Born: March 22, 1593 - Schwäbisch Hall, Germany
Died: October 10, 1635 - Stuttgart, Germany
Johann [Hans] Ulrich Steigleder was a German composer and organist. He came of an organist family settled at Stuttgart. In 1613 he became organist in Lindau on the Bodensee. In 1617 he was appointed as Stilts-Organist at Stuttgart, in which capacity he had also to serve from 1627 as musician generally to the court of Würtemberg.
Johann Ulrich Steigleder is the first South German organ master of the Baroque (W. Apel, 1972). He is comparable to his contemporaries in the north, Samuel Scheidt and Johann Heinrich Scheidemann.

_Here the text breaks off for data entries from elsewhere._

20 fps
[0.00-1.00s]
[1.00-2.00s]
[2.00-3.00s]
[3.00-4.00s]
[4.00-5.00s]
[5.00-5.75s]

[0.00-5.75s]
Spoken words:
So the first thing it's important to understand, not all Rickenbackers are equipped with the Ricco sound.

For the organ Johann Ulrich Steigleder published two works, the first of which is so far remarkable as being the first specimen in Germany of copper-plate engraving for organ or clavier music. As the title informs us, the engraving was by his own hands,
Ricercar Tabulatrura, Organis et Organoedis unice inserviens at maxime conducens a J.U.S. … ejusdemque Autoris sumptibus et manibus propriis Aeri Cupero inscuLpta et excusa. Anno 1624'
Although mentioned by Gerber, this work was unknown to modern musicians, until a copy sent from the Royal (now State) Library at Stuttgart was shown at the Vienna Musical Exhibition of 1892. The engraving is said to be rather coarsely done. Some account of the music is given in Seiffert, Geschichte der Klaviermusik, Bd. I. p. 105. It consists of ricercari of the earlier Italian fugal type. The other published work of Steigleder is entitled,
Tabulatur-Buch darinnen dass Vater Unser auf 2, 3 und 4 Stimmen componirt und vierzig mal variirt würdt . . . auf Orgeln und allen andem Instrumenten ordentlich zu appliciren . . . 1627.

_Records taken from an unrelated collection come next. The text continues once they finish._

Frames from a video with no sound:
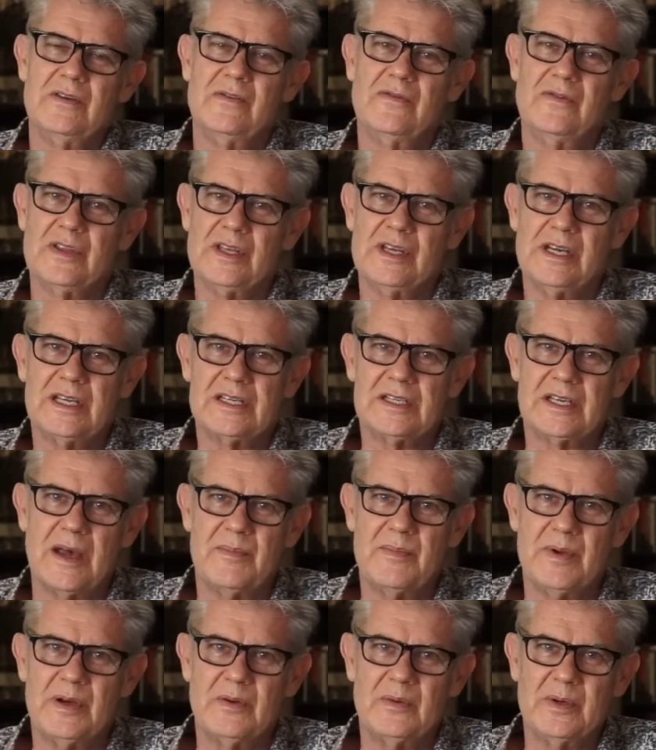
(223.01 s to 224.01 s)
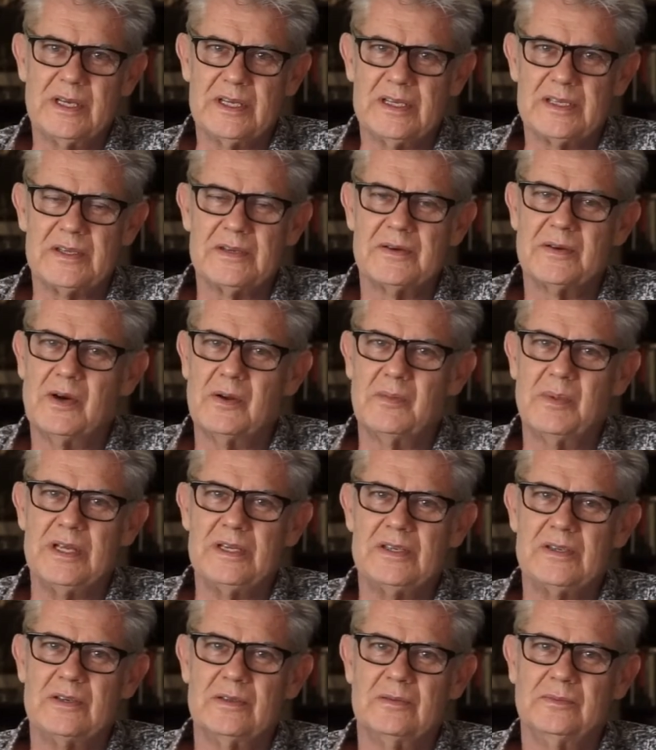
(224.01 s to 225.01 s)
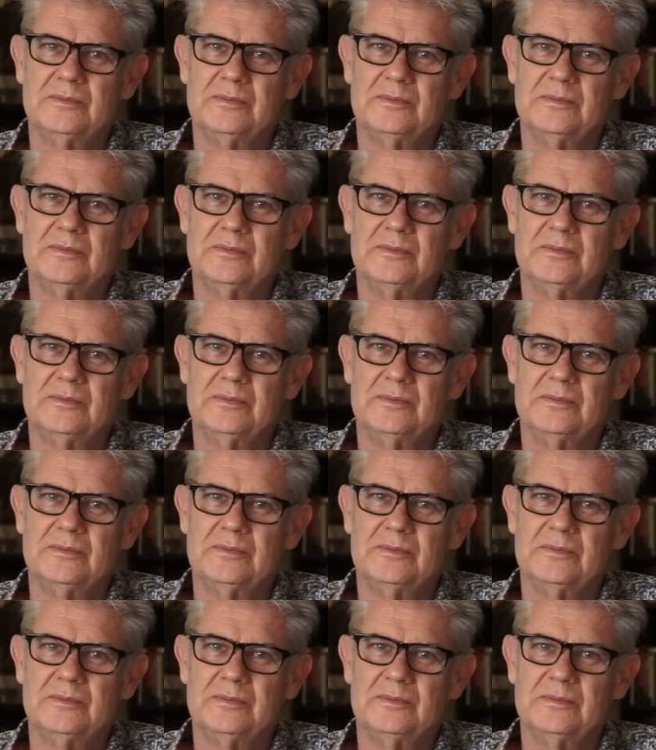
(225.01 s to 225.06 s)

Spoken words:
for the next couple of weeks? God bless you.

This work consists of forty Bearbeitungen or Variations on the melody of the Vater Unser un Himmelreich, which show the influence of the newer technique of the English-Dutch Variation School of Jan Pieterszoon Sweelinck, as well as of the South German toccata style of George Muflat. Two specimens are given in Ritter, Geschichte des Orgelspiels, Nos. 87 and 88.